En 2005, il est nommé Chef de l’office national de lutte contre le terrorisme et le crime organisé, relevant de la BNPJ. Avant de rejoindre le BCIJ à sa création en 2015, en tant que Chef de la brigade nationale de lutte contre le terrorisme. Aujourd’hui directeur de cette institution, il revient pour Jeune Afrique sur les nouveaux défis de la lutte contre le terrorisme au Maroc, décrypte les menaces terroristes qui pèsent sur le royaume et déplore le manque de coopération sécuritaire avec le voisin de l’est, l’Algérie.
Jeune Afrique : Le sommet du G5 du Sahel, auquel le Maroc a pris part récemment, a mis l’accent sur le terrorisme, et exigé « une action d’envergure ». Quelle est la menace pour le Maroc ?
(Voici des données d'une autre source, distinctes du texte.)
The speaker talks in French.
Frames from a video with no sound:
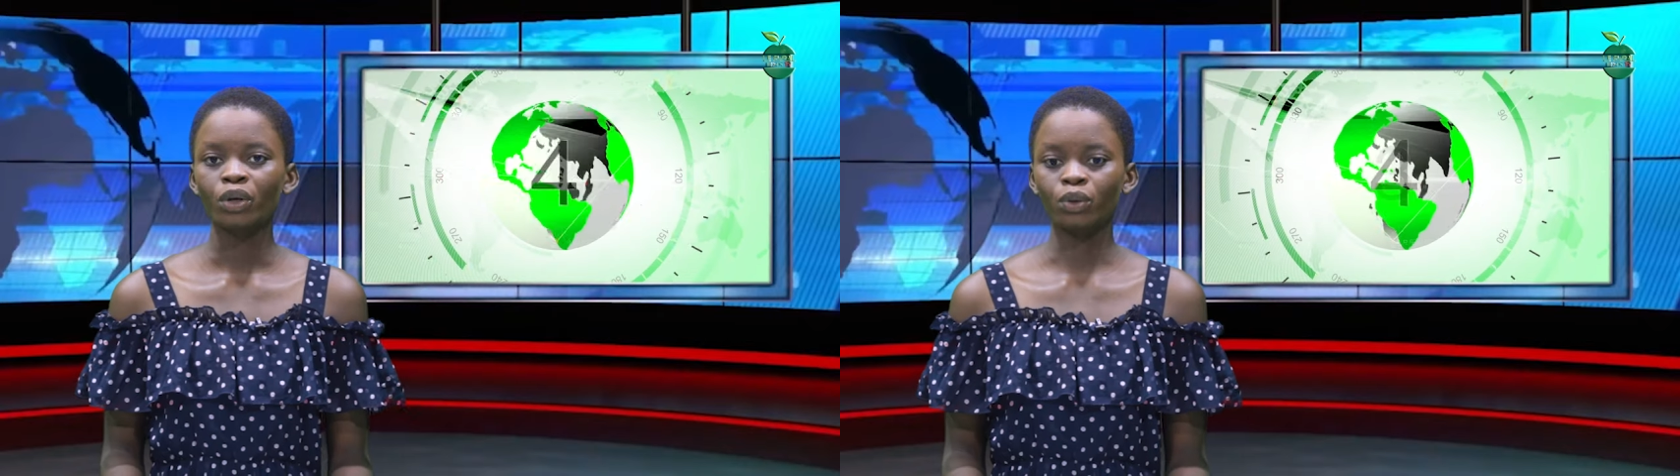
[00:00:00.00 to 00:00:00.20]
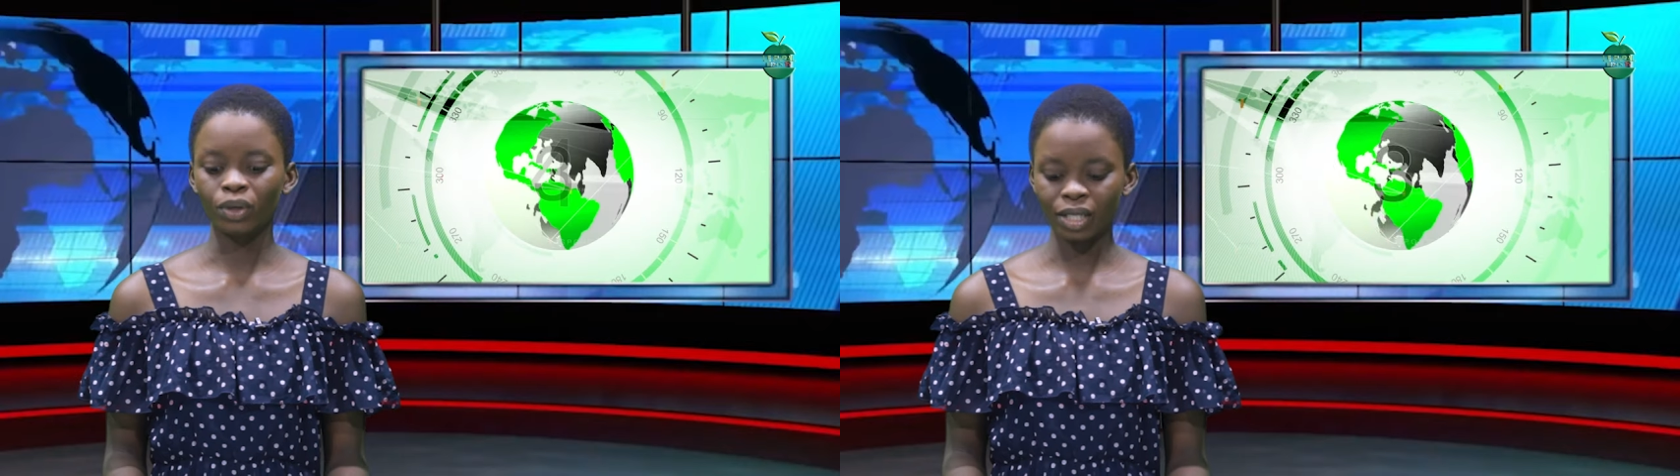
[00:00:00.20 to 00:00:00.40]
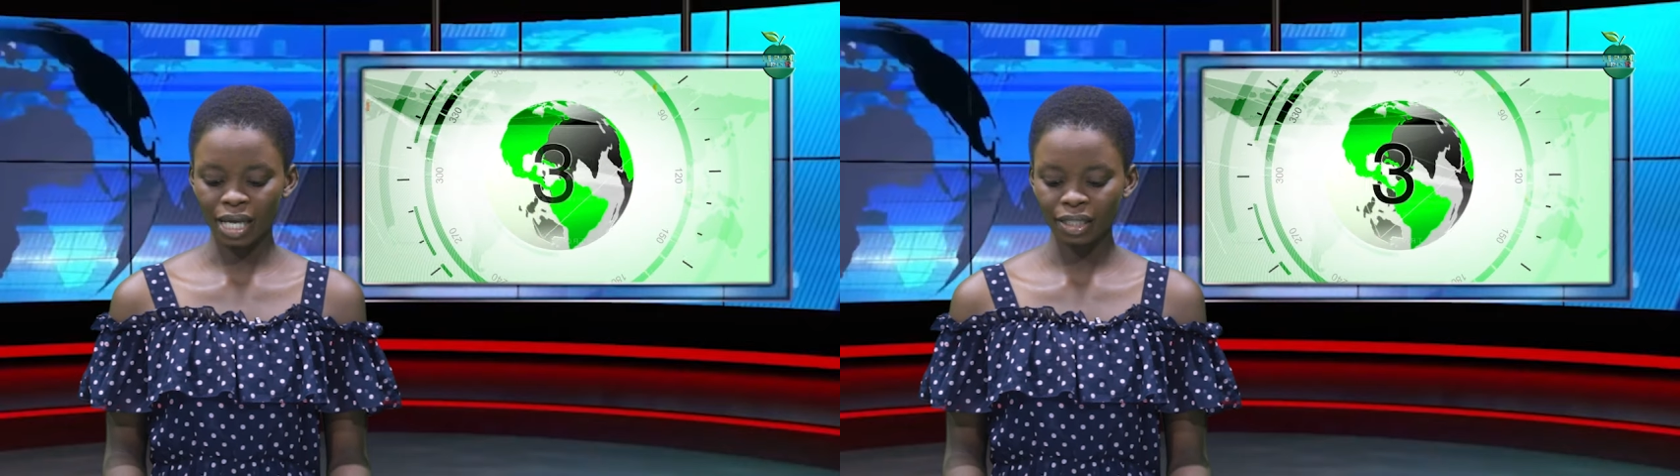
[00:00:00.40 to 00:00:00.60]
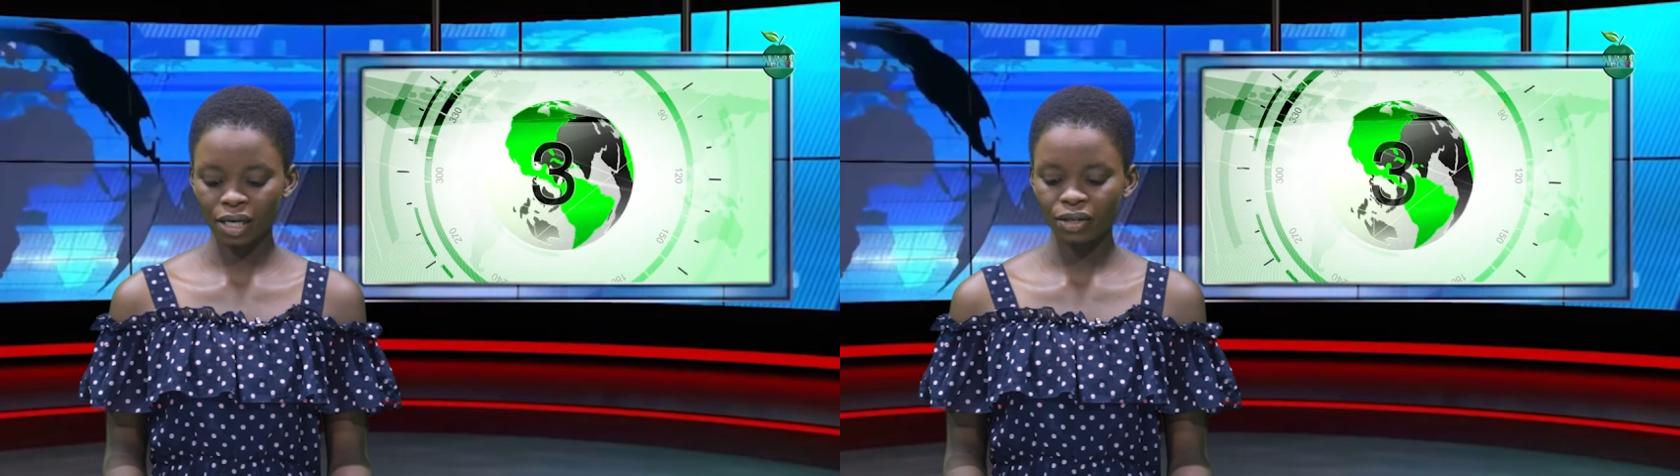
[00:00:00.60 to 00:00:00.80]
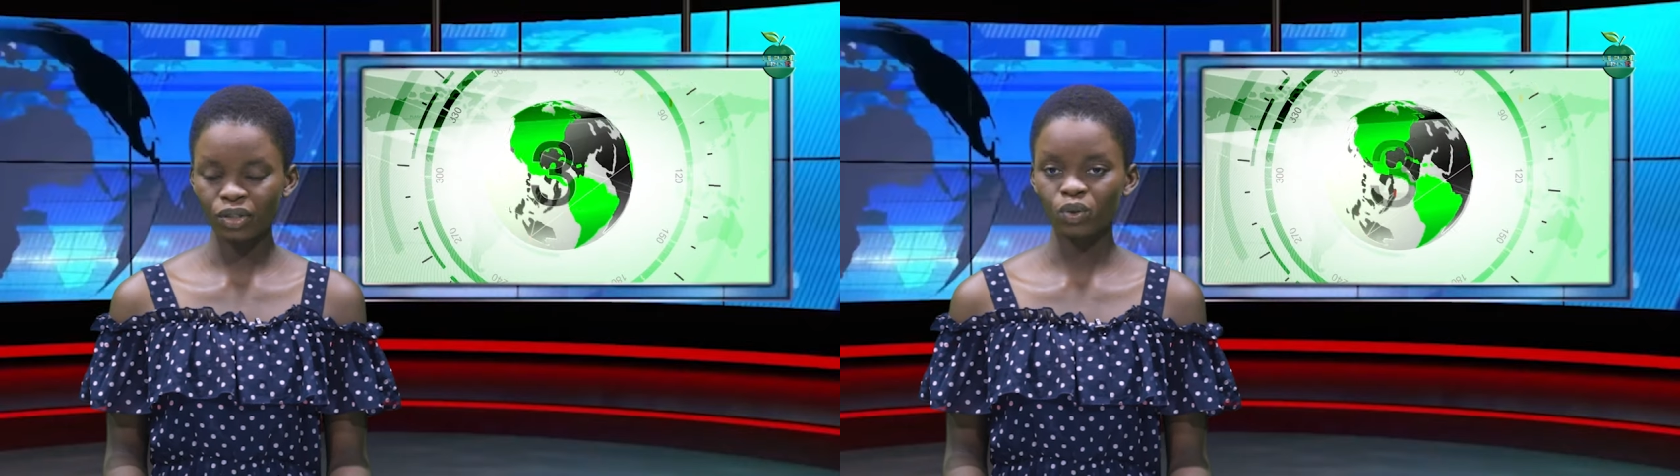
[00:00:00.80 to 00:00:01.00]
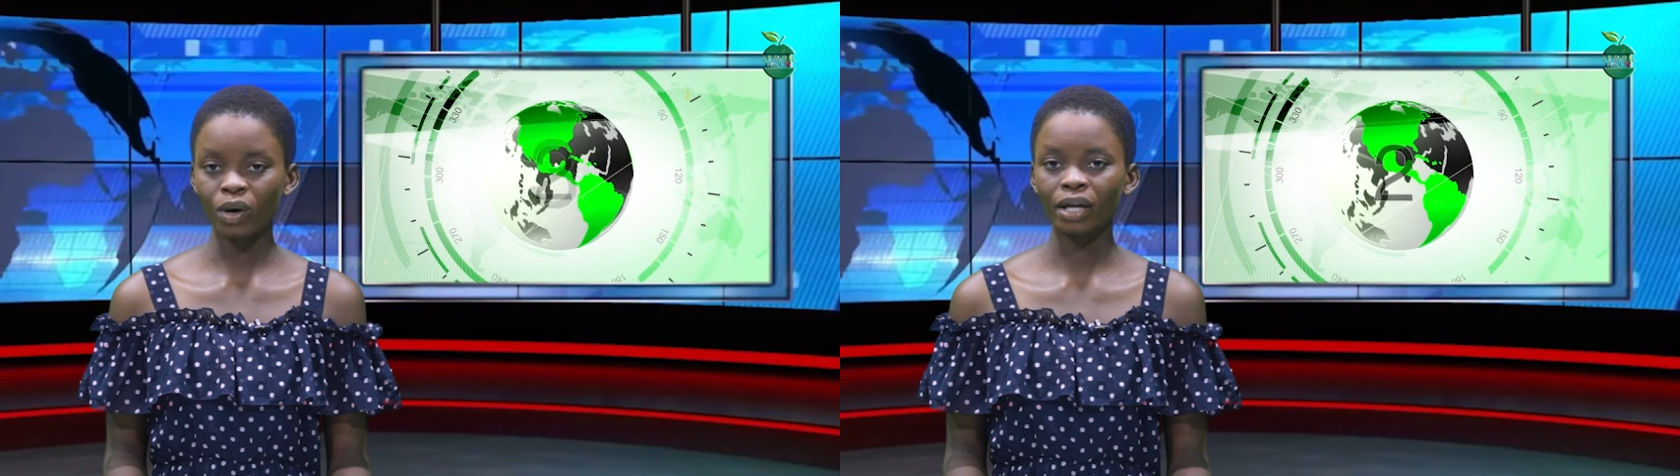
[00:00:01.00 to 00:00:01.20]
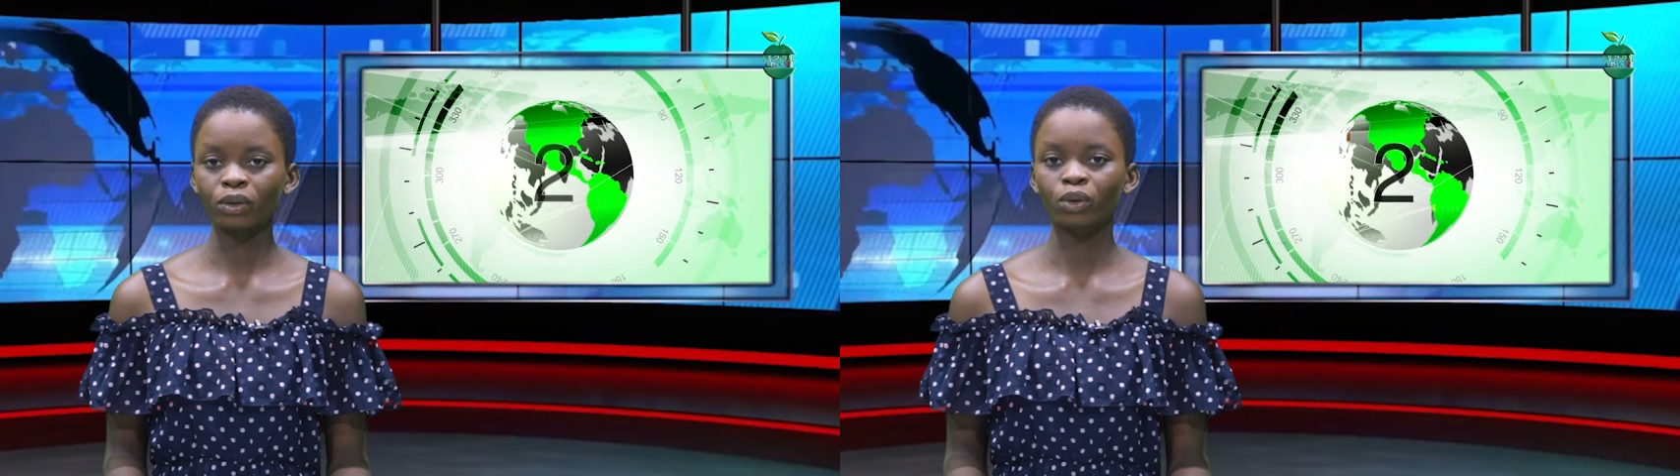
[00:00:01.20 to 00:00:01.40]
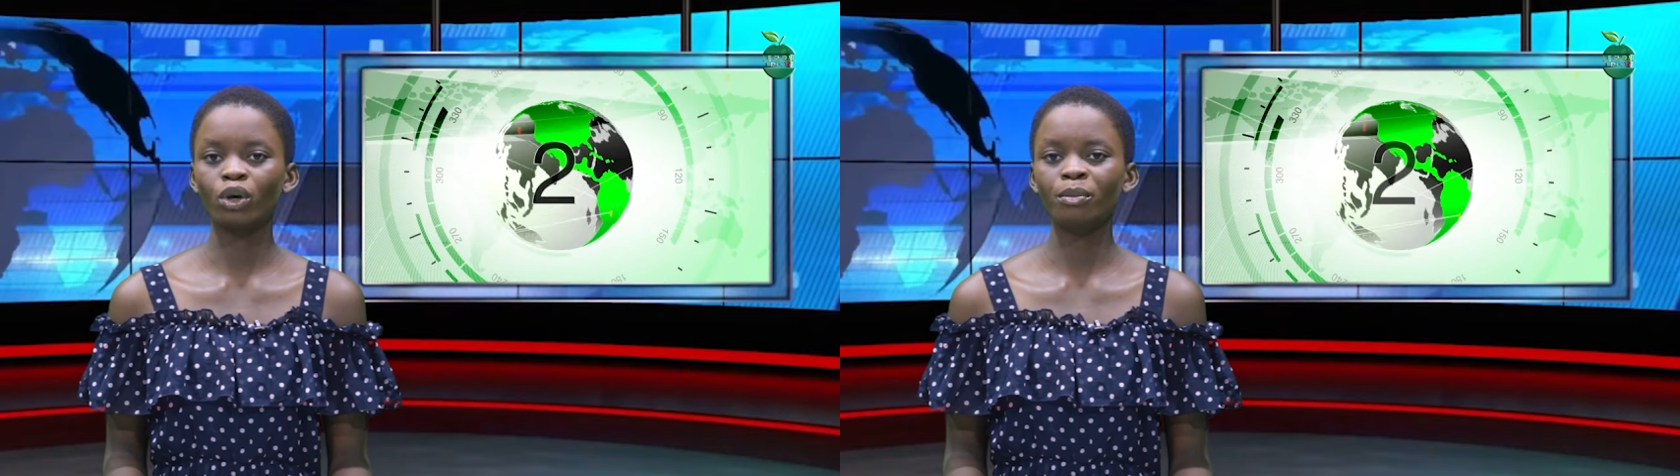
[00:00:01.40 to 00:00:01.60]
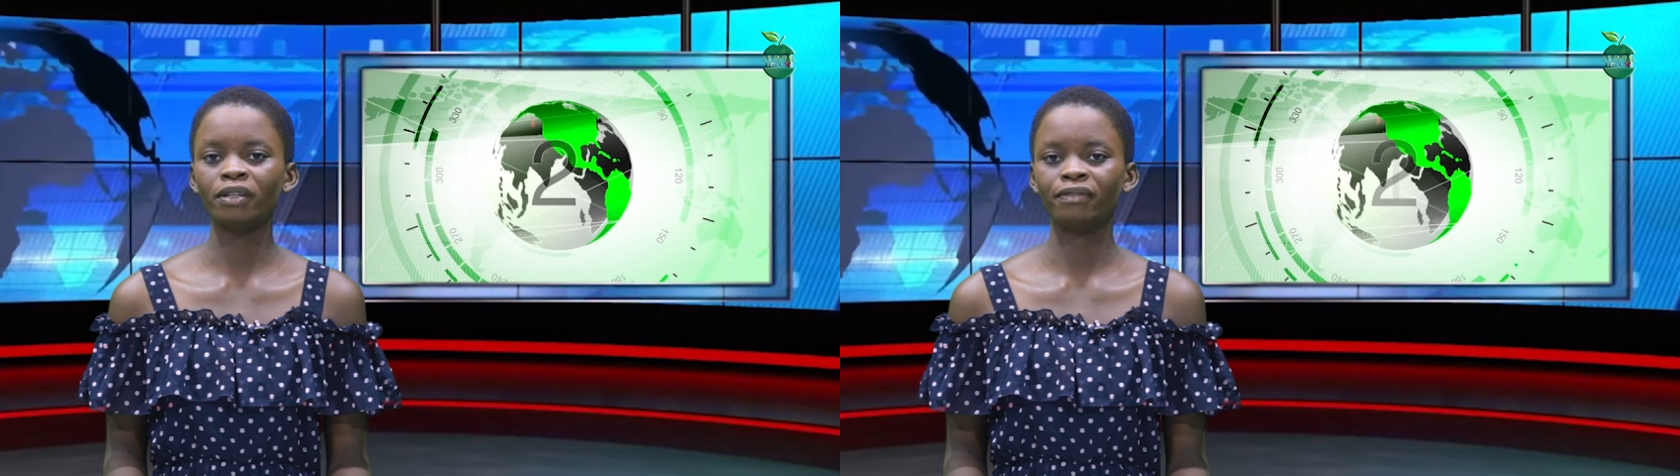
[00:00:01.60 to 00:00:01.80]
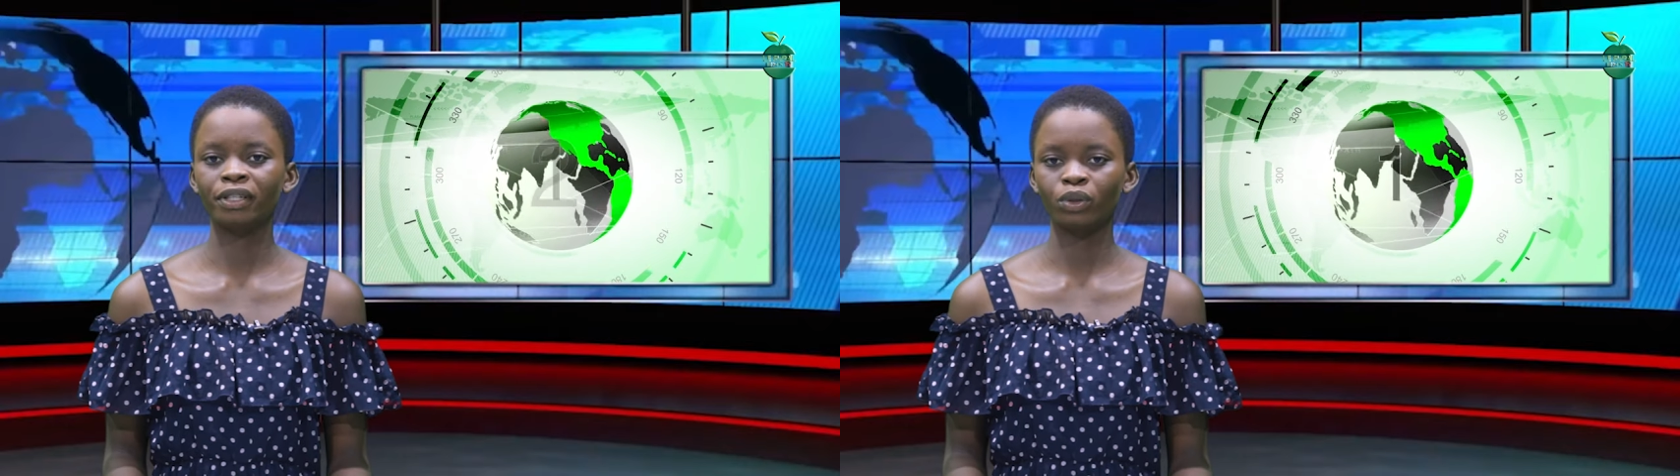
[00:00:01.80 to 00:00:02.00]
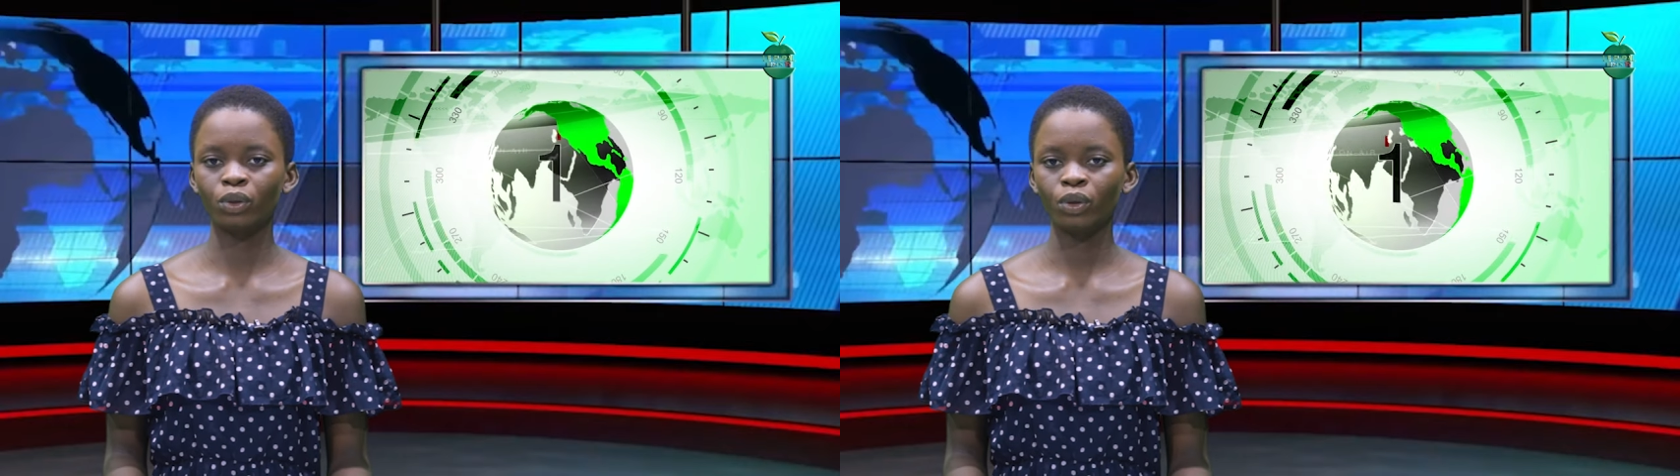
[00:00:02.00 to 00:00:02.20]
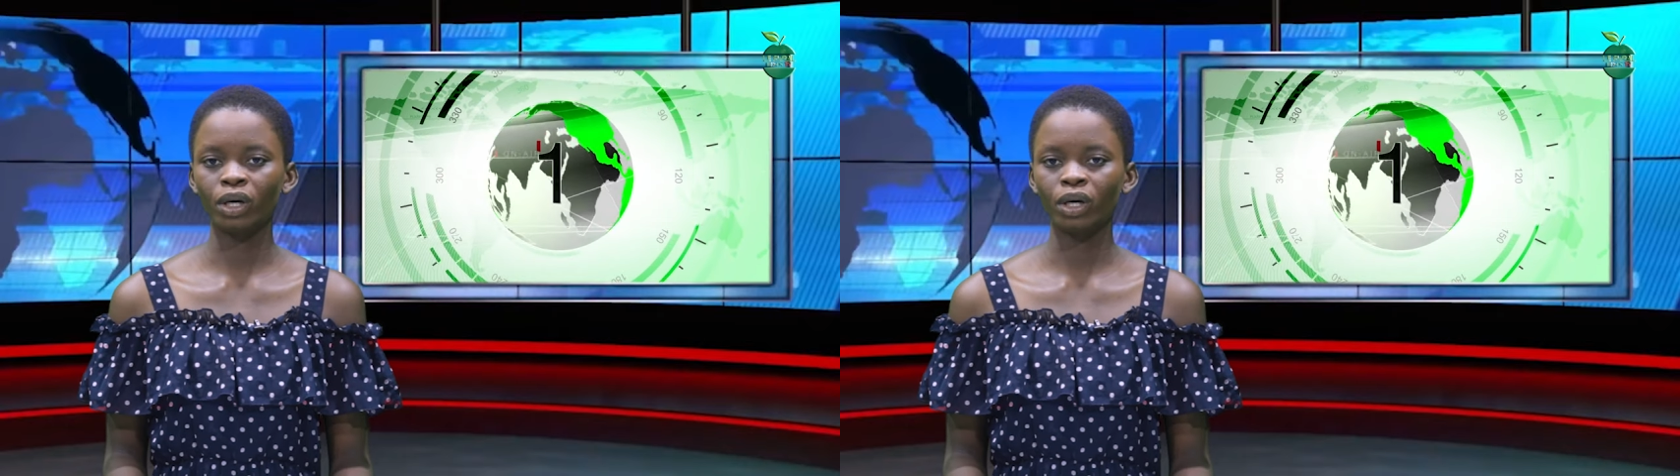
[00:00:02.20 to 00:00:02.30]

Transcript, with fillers: de 4 ans, soit de 2022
Cherkaoui Habboub : Le Sahel représente un grand danger, et donc un grand défi sécuritaire pour le Maroc. C’est de cette région que provient aujourd’hui la menace terroriste qui pèse sur le royaume et sur les pays voisins. Cela s’explique par les troubles aussi bien politiques que socio-économiques que connaît la zone. Il s’agit d’une vaste région où la surveillance sécuritaire n’est pas évidente. Après leurs chutes respectives en Afghanistan et en Syrie, les deux principales organisations terroristes, à savoir Al-Qaïda et Daech, ont trouvé dans le Sahel un terrain fertile. Depuis, plusieurs organisations y sont actives : certaines sont affiliées à AQMI [Al-Qaïda au Maghreb islamique], d’autres à Al-Qaïda.
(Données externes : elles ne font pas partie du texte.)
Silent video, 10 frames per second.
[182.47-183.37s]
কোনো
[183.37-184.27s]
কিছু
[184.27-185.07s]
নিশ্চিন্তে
Il y a aussi l’État islamique dans le grand Sahara (EI-GS), dirigé par Adnane Abou Walid al-Sahraoui — natif de Laâyoune et ancien membre actif du Front Polisario. Entre 2016 jusqu’en 2020, il a revendiqué plusieurs opérations terroristes dans la région. D’ailleurs, les États-Unis offrent 5 millions de dollars pour toute information à même de permettre sa localisation. La région du Sahel est en train de devenir un épicentre des organisations terroristes.